Yes. You can revert back to the classic configuration using the existing REST APIs and PowerShell cmdlets. When you revert back to the classic configuration, you see a notification in the Azure portal to change to the express configuration.
Will we see express configuration for other types of SQL?
Stay tuned for updates!
Can I choose which experience is the default?
No. Express configuration is the default for every new supported Azure SQL database.
Does express configuration change scan behavior?
No, express configuration provides the same scanning behavior and performance.
Does express configuration have any effect on pricing?
Express configuration doesn't require a storage account, so you don't need to pay extra storage fees unless you choose to keep old scan and baseline data.
What does the 1-MB cap per rule mean?
Any individual rule can't produce results that are more than 1 MB. When that limit is reached, the results for the rule are stopped. You can't set a baseline for the rule, the rule isn't included in the overall recommendation health, and the results are shown as "Not applicable".
Once the Microsoft Defender for SQL servers on machines deployment is done, how long do we need to wait to see a successful deployment?
It takes approximately 30 minutes to update the protection status by the SQL IaaS Extension, assuming all the prerequisites are fulfilled.

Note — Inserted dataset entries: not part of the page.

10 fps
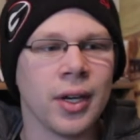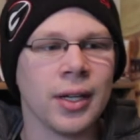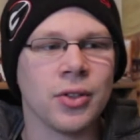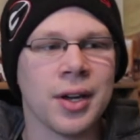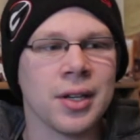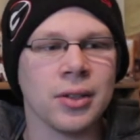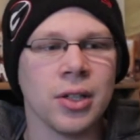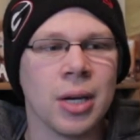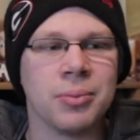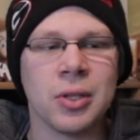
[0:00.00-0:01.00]
like trying to
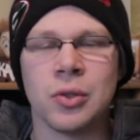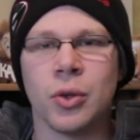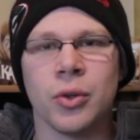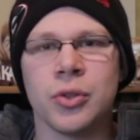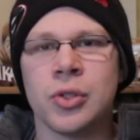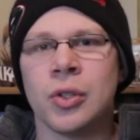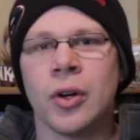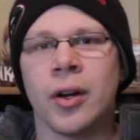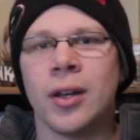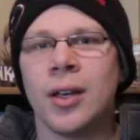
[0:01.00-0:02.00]
look up this girl's
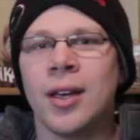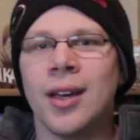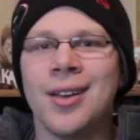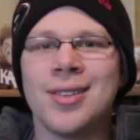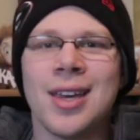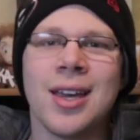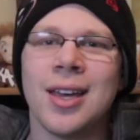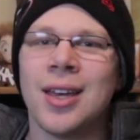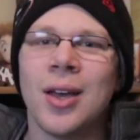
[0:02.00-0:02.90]
skirt, and it's like,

How do I verify that my Defender for SQL servers on machines deployment ended successfully and that my database is now protected?

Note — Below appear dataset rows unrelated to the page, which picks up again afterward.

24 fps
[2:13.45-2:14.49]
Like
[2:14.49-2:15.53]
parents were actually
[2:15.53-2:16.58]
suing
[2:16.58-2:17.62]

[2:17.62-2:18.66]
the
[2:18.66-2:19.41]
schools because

- Locate the database on the upper search bar in the Azure portal.
- Under the Security tab, select Defender for Cloud.
- Check the Protection status. If the status is Protected, the deployment was successful.
What is the purpose of the managed identity created during the installation process on Azure SQL VMs?
The managed identity is part of the Azure Policy, which pushes out the AMA. It's used by the AMA to access the database to collect the data and send it via the Log Analytics Workspace (LAW) to Defender for Cloud. For more information about the use of the managed identity, see Resource Manager template samples for agents in Azure Monitor.
Can I use my own DCR or managed-identity instead of Defender for Cloud creating a new one?
Yes, we allow you to bring your own identity or DCR using the following script only. For more information, see Enable Microsoft Defender for SQL servers on machines at scale.
How many resource groups and Log analytics workspaces are created through the auto-provisioning process?
By default, we create the resource group, workspace and DCR per region that has the SQL machine. If you choose the custom workspace option, only one resource group/DCR is created in the same location as the workspace.
How can I enable SQL servers on machines with AMA at scale?
See Enable Microsoft Defender for SQL servers on machines at scale for the process of how to enable Microsoft Defender for SQL's autoprovisioning across multiple subscriptions simultaneously. It's applicable to SQL servers hosted on Azure Virtual Machines, on-premises environments, and Azure Arc-enabled SQL servers.
Which tables are used in LAW with AMA?
Defender for SQL on SQL VMs and Arc-enabled SQL servers uses the Log Analytics Workspace (LAW) to transfer data from the database to the Defender for Cloud portal. This means that no data is saved locally at the LAW. The tables in the LAW named SQLAtpStatus and the SqlVulnerabilityAssessmentScanStatus will be retired when MMA is deprecated. ATP and VA status can be viewed in the Defender for Cloud portal.
How does Defender for SQL collect logs from the SQL server?
Defender for SQL uses Xevent, beginning with SQL Server 2017. On previous versions of SQL Server, Defender for SQL collects the logs using the SQL server audit logs.
I see a parameter named enableCollectionOfSqlQueriesForSecurityResearch in the policy initiative. Does this mean that my data is collected for analysis?
This parameter isn't in use today. Its default value is false, meaning that unless you proactively change the value, it remains false. There's no effect from this parameter.